Aus diesem Willkommensfest soll sich die zweite Veranstaltung entwickeln:


Willkommenskundgebung
am 8. Mai 2015, Fieserbrücke


Da am 9. Mai 2015 das große kunterbunte Kinderfest der Bürgerstiftung mit zahlreichen Vereinen im Kurgarten stattfinden wird, wurde beschlossen, die ursprünglich für diesen Tag angedachte Willkommenskundgebung einen Tag vorzuziehen, zumal der 8. Mai der 70. Jahrestag der Befreiung Europas vom Faschismus gefeiert wird.

Geplant ist:
  • eine Kundgebung auf der Fieserbrücke mit
  • Reden
  • internationalen Musikdarbietungen
  • einer Aktion des Theaters
  • einem ökumenischen Gottesdienst oder mit Grußworten möglichst aller/vieler in Baden-Baden vertretenen Religionsgemeinschaften
  • Präsentation der Fotoaktion des Künstlers Stefan Wolf
  • Fazit aus der Zettel-Aktion (das war meine Aufgabe, das ist daraus geworden)
  • Unterschriftenaktion zur Umbenennung der Julius-Redel-Straße* und des Hindenburgplatzes

Weitere Punkte können hinzukommen und werden sich aus den nächsten Vorbereitungstreffen und dem Ergebnis des Frühlingsfestes entwickeln.


Das erste Vorbereitungstreffen (für beide Veranstaltungen) findet am Donnerstag, 26. Februar, um 19 Uhr, im Gemeindesaal St. Bernhardus/Weststadt statt. Wer mitmachen möchte, ist herzlich willkommen. Jeder wird angesichts der kurzen Frist dringend benötigt!



*Ein Baden-Badener Bürger hat der Stadt offiziell mitgeteilt, dass er bei seinen Recherchen herausgefunden hat, dass Julius Redel zwar ein bedeutender Unternehmer gewesen ist, im Staatsarchiv Freiburg aber seine Entnazifizierungsakte gefunden wurde.

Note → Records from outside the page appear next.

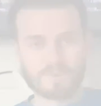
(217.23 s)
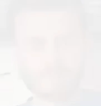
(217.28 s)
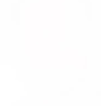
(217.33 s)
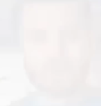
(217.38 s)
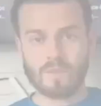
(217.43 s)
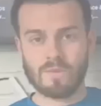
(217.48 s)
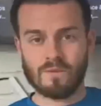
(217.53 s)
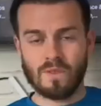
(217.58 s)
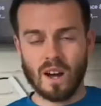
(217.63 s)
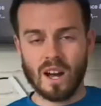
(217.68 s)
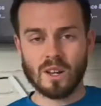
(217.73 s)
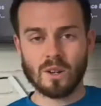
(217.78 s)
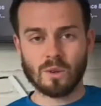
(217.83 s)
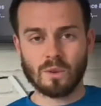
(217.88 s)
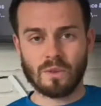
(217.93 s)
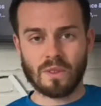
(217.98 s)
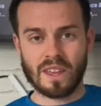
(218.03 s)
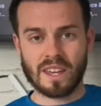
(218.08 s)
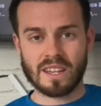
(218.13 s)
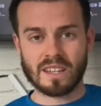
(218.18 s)
The final
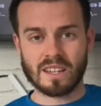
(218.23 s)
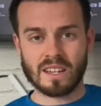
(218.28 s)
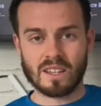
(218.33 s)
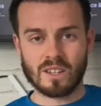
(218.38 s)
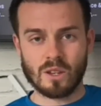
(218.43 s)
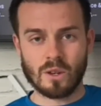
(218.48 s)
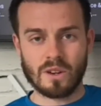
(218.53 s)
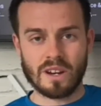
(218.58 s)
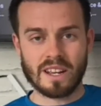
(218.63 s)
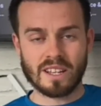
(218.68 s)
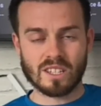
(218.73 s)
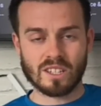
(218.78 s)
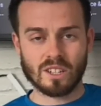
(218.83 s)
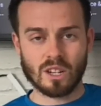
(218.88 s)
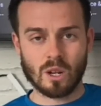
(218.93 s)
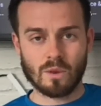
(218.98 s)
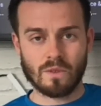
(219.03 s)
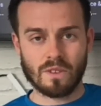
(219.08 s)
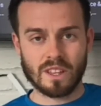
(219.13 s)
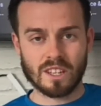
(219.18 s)
thing you need to
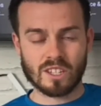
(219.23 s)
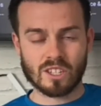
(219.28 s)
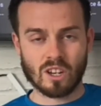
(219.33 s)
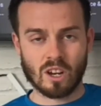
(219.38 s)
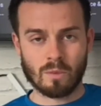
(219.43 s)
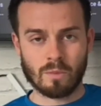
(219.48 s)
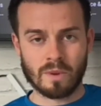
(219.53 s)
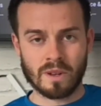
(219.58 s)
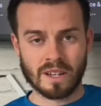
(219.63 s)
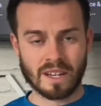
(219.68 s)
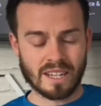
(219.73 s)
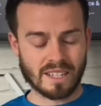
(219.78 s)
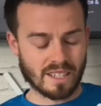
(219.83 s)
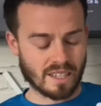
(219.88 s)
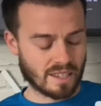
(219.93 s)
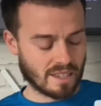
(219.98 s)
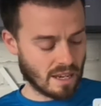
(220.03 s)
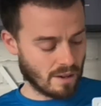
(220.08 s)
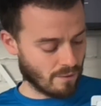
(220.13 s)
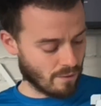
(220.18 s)
know for this topic is the
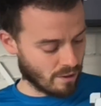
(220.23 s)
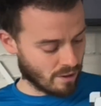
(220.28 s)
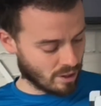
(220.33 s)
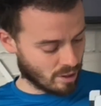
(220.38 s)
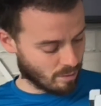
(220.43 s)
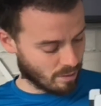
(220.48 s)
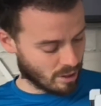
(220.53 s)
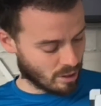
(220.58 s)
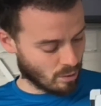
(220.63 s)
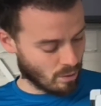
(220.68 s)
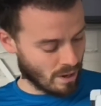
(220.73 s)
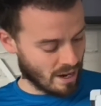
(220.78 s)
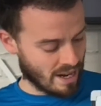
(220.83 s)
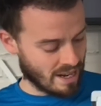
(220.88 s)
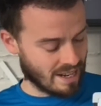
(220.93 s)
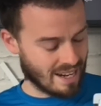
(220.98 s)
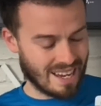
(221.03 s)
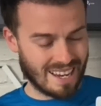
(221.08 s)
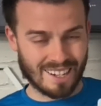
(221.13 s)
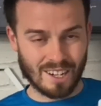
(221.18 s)
difference
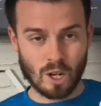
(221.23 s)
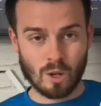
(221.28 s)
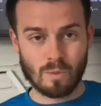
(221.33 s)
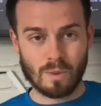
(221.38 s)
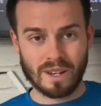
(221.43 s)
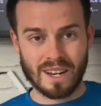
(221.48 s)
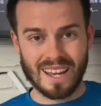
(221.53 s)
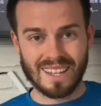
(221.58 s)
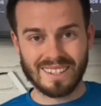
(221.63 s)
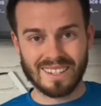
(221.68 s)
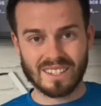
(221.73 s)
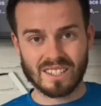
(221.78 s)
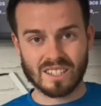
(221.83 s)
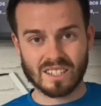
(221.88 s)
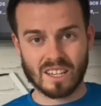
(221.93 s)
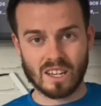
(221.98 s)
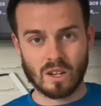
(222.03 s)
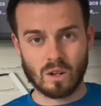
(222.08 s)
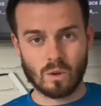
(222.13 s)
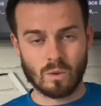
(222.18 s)
between an open-ended
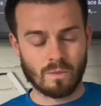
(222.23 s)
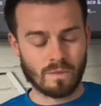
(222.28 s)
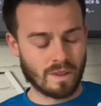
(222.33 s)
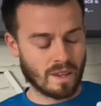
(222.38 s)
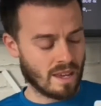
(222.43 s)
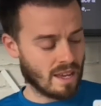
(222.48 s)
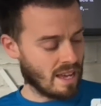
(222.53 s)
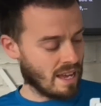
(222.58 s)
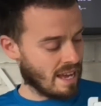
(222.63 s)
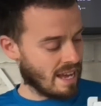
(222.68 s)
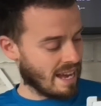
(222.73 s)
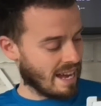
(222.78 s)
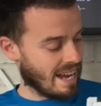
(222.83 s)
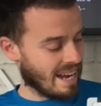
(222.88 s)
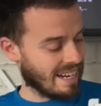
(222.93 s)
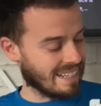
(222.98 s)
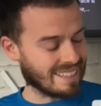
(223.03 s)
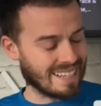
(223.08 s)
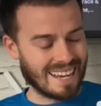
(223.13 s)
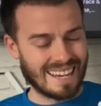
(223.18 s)
skill
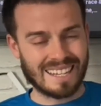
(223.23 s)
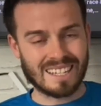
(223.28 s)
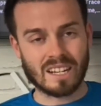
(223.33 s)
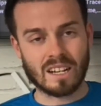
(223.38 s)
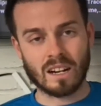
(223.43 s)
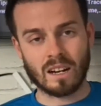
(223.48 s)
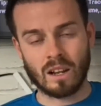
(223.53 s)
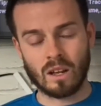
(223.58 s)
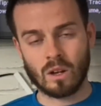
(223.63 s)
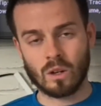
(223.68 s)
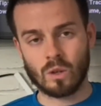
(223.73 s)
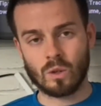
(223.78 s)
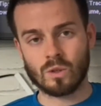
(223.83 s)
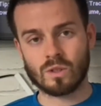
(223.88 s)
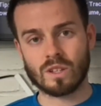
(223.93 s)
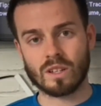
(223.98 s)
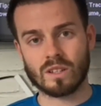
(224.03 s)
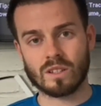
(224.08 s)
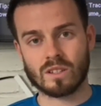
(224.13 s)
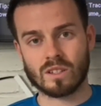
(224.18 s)
and a
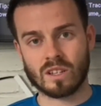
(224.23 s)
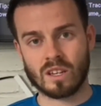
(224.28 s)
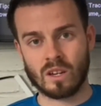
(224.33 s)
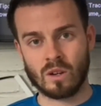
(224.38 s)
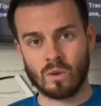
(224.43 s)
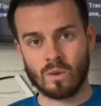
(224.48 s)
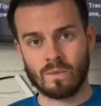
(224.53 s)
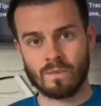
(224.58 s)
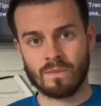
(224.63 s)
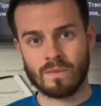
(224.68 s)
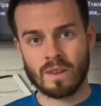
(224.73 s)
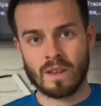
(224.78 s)
closed skill.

Aus dieser gehe hervor, dass Redel 1932 in Rastatt Stadtverordneter für die NSDAP war und 1938 und 1939 als SS-Angehöriger mehrere Monate Dienst in der Wachmannschaft der Konzentrationslager Dachau und Flossenbürg geleistet hatte. Daher wird angeregt, die Straße umzubenennen. - Ein ähnliches Thema ist bereits seit Jahren der Hindenburgplatz.